Pre-closure charge on housing loans set to go
Floating-rate loans can be pre-closed through money raised from any source, the directive says. In the case of loans on fixed rates, the accounts can be closed using money raised by the borrower only from his or her own source — any source other than a loan from a bank, housing-finance company, non-banking finance company, or financial institution.
Some time ago, the RBI issued a directive to banks, as part of efforts to improve customer service, to stop levying pre-closure charges on home loan, though the Indian Banks' Association has argued against the move. The directive, applicable to home loans on floating rates, has brought bankers together against the move.

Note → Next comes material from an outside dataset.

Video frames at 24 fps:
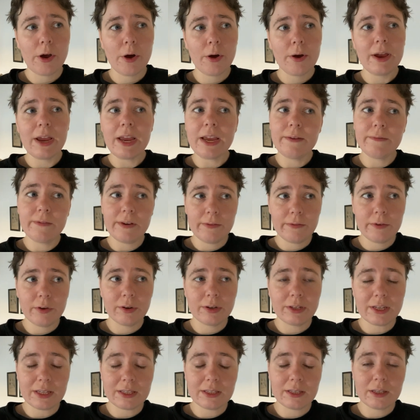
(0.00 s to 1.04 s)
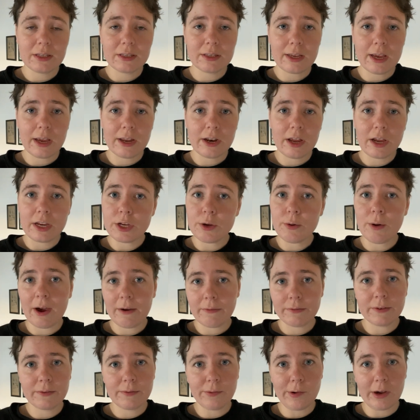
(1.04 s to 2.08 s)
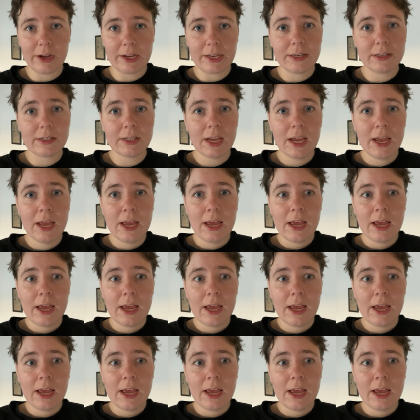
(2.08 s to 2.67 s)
No, even if you're a distance learner, you have to find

The apex housing bank's directive came in pursuance of feelers put out to housing-finance companies exactly a year ago on the issue of pre-closure charges. The bank also warned housing financial institutions against offering different floating rates to their old and new customers.
The directive said: “Several representations/complaints have been received by the National Housing Bank against such practice … It is accordingly advised that the HFCs [housing-finance companies] should ensure uniformity in rates on a floating-rate basis charged to their old and new customers with the same risk profile, irrespective of the time of entry of the borrowers in the market.”
The bank observed that charging a higher interest on earlier borrowers in relation to the new customers put the former at a disadvantage and the practice was discriminatory. For the growth of a healthy housing finance system, it was important that pricing of products be transparent and non-discriminatory.